» **Material for this exercise**:
◆ ◆ ◆ ◆ ◆

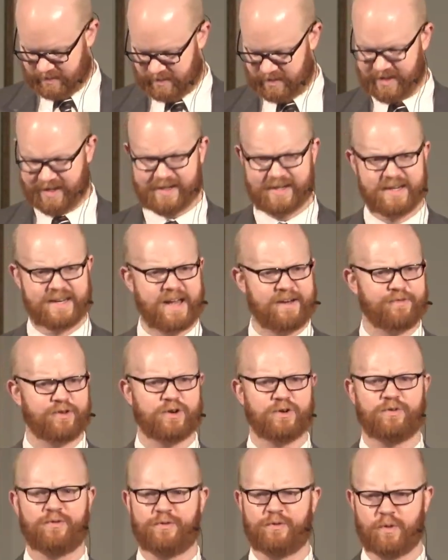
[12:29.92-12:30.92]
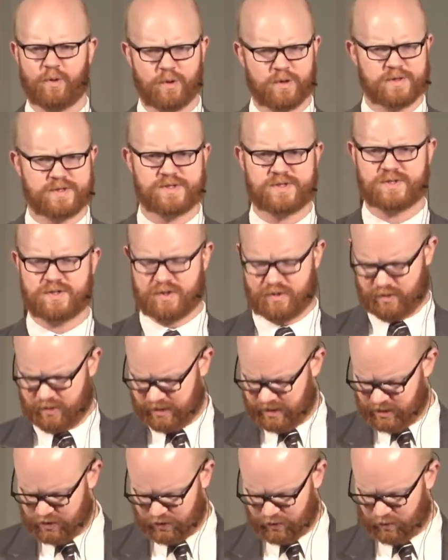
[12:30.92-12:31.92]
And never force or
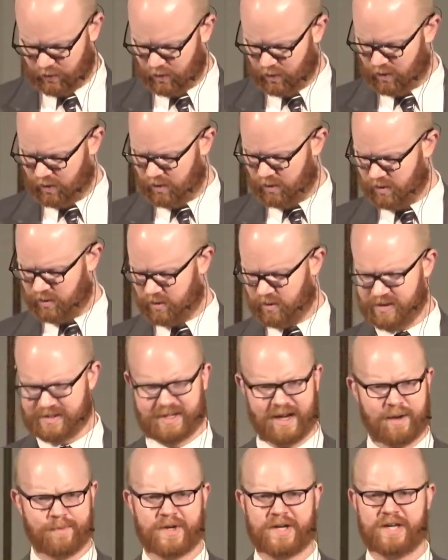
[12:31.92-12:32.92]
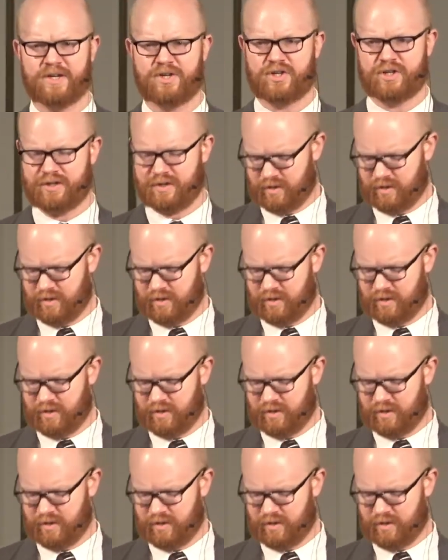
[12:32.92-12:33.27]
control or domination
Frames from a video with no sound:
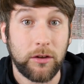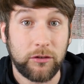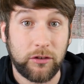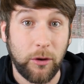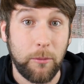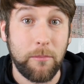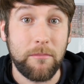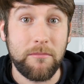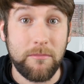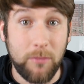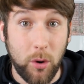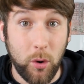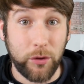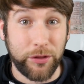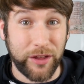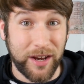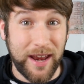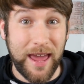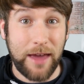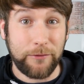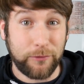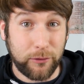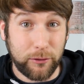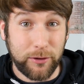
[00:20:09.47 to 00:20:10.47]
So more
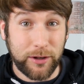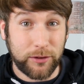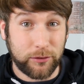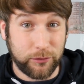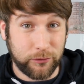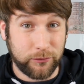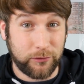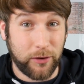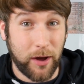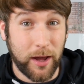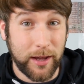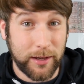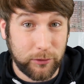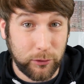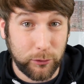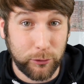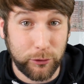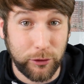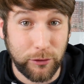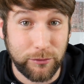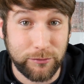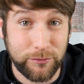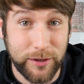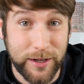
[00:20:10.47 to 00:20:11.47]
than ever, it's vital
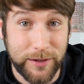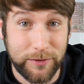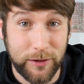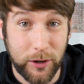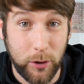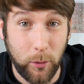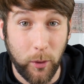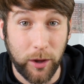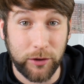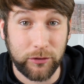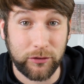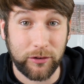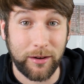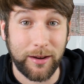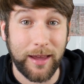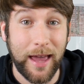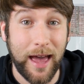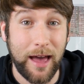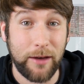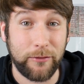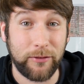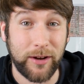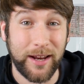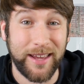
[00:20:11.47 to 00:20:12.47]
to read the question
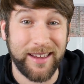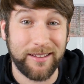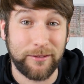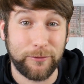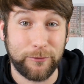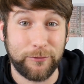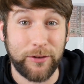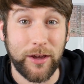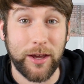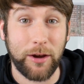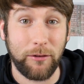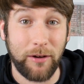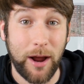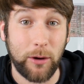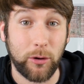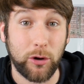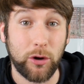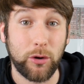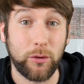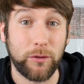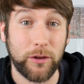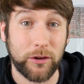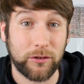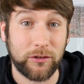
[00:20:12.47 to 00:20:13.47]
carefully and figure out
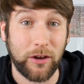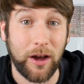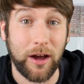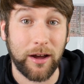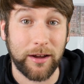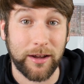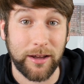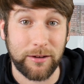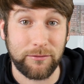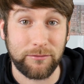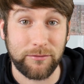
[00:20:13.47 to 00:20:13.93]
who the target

◆ ◆ ◆ ◆ ◆

Without including any picture, set down the listing above exactly as it appears.

[12:29.92-12:30.92]
[12:30.92-12:31.92]
And never force or
[12:31.92-12:32.92]
[12:32.92-12:33.27]
control or domination
Frames from a video with no sound:
[00:20:09.47 to 00:20:10.47]
So more
[00:20:10.47 to 00:20:11.47]
than ever, it's vital
[00:20:11.47 to 00:20:12.47]
to read the question
[00:20:12.47 to 00:20:13.47]
carefully and figure out
[00:20:13.47 to 00:20:13.93]
who the target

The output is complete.